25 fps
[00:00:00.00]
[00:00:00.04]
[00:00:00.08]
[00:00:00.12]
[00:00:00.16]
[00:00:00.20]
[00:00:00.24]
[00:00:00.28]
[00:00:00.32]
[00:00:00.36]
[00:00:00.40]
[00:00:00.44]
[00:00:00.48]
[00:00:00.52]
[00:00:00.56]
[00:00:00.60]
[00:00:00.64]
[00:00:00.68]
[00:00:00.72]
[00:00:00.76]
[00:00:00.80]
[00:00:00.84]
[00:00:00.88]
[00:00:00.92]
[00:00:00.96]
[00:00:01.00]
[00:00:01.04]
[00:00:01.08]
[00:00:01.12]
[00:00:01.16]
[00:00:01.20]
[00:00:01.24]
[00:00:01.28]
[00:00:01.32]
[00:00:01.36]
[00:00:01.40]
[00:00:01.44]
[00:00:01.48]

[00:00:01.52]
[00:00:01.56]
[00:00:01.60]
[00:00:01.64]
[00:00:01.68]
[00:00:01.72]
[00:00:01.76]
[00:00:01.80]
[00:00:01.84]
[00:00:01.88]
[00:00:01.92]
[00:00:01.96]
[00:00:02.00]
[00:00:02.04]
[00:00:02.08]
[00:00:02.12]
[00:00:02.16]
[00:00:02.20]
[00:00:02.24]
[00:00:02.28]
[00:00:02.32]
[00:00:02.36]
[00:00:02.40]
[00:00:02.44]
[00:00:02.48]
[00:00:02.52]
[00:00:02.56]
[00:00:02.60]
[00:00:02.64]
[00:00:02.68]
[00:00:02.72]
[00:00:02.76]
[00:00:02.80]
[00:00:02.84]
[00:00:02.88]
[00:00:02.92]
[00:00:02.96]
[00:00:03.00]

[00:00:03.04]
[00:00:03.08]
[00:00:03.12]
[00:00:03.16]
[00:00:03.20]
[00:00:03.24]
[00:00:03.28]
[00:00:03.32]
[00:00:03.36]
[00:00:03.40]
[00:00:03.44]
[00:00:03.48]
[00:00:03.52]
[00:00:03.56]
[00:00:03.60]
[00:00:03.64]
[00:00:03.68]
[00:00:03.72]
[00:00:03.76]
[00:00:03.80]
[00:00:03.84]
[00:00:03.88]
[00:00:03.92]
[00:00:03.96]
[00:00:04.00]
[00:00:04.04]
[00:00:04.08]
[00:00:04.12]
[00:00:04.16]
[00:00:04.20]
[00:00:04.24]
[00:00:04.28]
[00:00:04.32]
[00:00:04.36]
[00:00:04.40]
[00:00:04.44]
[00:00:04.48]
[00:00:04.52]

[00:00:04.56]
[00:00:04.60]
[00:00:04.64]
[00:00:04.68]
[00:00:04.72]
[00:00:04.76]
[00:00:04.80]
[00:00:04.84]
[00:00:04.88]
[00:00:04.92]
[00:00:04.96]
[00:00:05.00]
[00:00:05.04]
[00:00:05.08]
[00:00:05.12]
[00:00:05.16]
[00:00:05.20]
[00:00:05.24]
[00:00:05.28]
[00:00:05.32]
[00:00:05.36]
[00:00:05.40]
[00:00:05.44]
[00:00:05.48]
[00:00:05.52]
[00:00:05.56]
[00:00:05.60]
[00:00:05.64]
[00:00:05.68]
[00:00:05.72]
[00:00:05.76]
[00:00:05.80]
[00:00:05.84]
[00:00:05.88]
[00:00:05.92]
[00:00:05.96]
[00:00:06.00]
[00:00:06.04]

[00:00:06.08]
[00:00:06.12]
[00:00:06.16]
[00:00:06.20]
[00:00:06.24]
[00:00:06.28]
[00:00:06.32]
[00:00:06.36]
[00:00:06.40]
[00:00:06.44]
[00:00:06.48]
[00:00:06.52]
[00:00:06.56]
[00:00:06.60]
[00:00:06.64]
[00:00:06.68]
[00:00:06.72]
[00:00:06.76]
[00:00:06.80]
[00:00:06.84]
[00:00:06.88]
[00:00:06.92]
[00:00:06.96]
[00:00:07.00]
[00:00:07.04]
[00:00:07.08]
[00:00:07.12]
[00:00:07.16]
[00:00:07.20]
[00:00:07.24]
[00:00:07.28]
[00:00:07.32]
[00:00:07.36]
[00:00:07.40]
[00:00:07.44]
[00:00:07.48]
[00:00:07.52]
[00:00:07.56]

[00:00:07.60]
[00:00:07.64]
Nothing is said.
----
■ What is required ■
Reproduce only what lies between the start of the listing above and the end of the line containing "[00:00:06.72]", keeping every line exact.

■ Solution to this problem ■
25 fps
[00:00:00.00]
[00:00:00.04]
[00:00:00.08]
[00:00:00.12]
[00:00:00.16]
[00:00:00.20]
[00:00:00.24]
[00:00:00.28]
[00:00:00.32]
[00:00:00.36]
[00:00:00.40]
[00:00:00.44]
[00:00:00.48]
[00:00:00.52]
[00:00:00.56]
[00:00:00.60]
[00:00:00.64]
[00:00:00.68]
[00:00:00.72]
[00:00:00.76]
[00:00:00.80]
[00:00:00.84]
[00:00:00.88]
[00:00:00.92]
[00:00:00.96]
[00:00:01.00]
[00:00:01.04]
[00:00:01.08]
[00:00:01.12]
[00:00:01.16]
[00:00:01.20]
[00:00:01.24]
[00:00:01.28]
[00:00:01.32]
[00:00:01.36]
[00:00:01.40]
[00:00:01.44]
[00:00:01.48]

[00:00:01.52]
[00:00:01.56]
[00:00:01.60]
[00:00:01.64]
[00:00:01.68]
[00:00:01.72]
[00:00:01.76]
[00:00:01.80]
[00:00:01.84]
[00:00:01.88]
[00:00:01.92]
[00:00:01.96]
[00:00:02.00]
[00:00:02.04]
[00:00:02.08]
[00:00:02.12]
[00:00:02.16]
[00:00:02.20]
[00:00:02.24]
[00:00:02.28]
[00:00:02.32]
[00:00:02.36]
[00:00:02.40]
[00:00:02.44]
[00:00:02.48]
[00:00:02.52]
[00:00:02.56]
[00:00:02.60]
[00:00:02.64]
[00:00:02.68]
[00:00:02.72]
[00:00:02.76]
[00:00:02.80]
[00:00:02.84]
[00:00:02.88]
[00:00:02.92]
[00:00:02.96]
[00:00:03.00]

[00:00:03.04]
[00:00:03.08]
[00:00:03.12]
[00:00:03.16]
[00:00:03.20]
[00:00:03.24]
[00:00:03.28]
[00:00:03.32]
[00:00:03.36]
[00:00:03.40]
[00:00:03.44]
[00:00:03.48]
[00:00:03.52]
[00:00:03.56]
[00:00:03.60]
[00:00:03.64]
[00:00:03.68]
[00:00:03.72]
[00:00:03.76]
[00:00:03.80]
[00:00:03.84]
[00:00:03.88]
[00:00:03.92]
[00:00:03.96]
[00:00:04.00]
[00:00:04.04]
[00:00:04.08]
[00:00:04.12]
[00:00:04.16]
[00:00:04.20]
[00:00:04.24]
[00:00:04.28]
[00:00:04.32]
[00:00:04.36]
[00:00:04.40]
[00:00:04.44]
[00:00:04.48]
[00:00:04.52]

[00:00:04.56]
[00:00:04.60]
[00:00:04.64]
[00:00:04.68]
[00:00:04.72]
[00:00:04.76]
[00:00:04.80]
[00:00:04.84]
[00:00:04.88]
[00:00:04.92]
[00:00:04.96]
[00:00:05.00]
[00:00:05.04]
[00:00:05.08]
[00:00:05.12]
[00:00:05.16]
[00:00:05.20]
[00:00:05.24]
[00:00:05.28]
[00:00:05.32]
[00:00:05.36]
[00:00:05.40]
[00:00:05.44]
[00:00:05.48]
[00:00:05.52]
[00:00:05.56]
[00:00:05.60]
[00:00:05.64]
[00:00:05.68]
[00:00:05.72]
[00:00:05.76]
[00:00:05.80]
[00:00:05.84]
[00:00:05.88]
[00:00:05.92]
[00:00:05.96]
[00:00:06.00]
[00:00:06.04]

[00:00:06.08]
[00:00:06.12]
[00:00:06.16]
[00:00:06.20]
[00:00:06.24]
[00:00:06.28]
[00:00:06.32]
[00:00:06.36]
[00:00:06.40]
[00:00:06.44]
[00:00:06.48]
[00:00:06.52]
[00:00:06.56]
[00:00:06.60]
[00:00:06.64]
[00:00:06.68]
[00:00:06.72]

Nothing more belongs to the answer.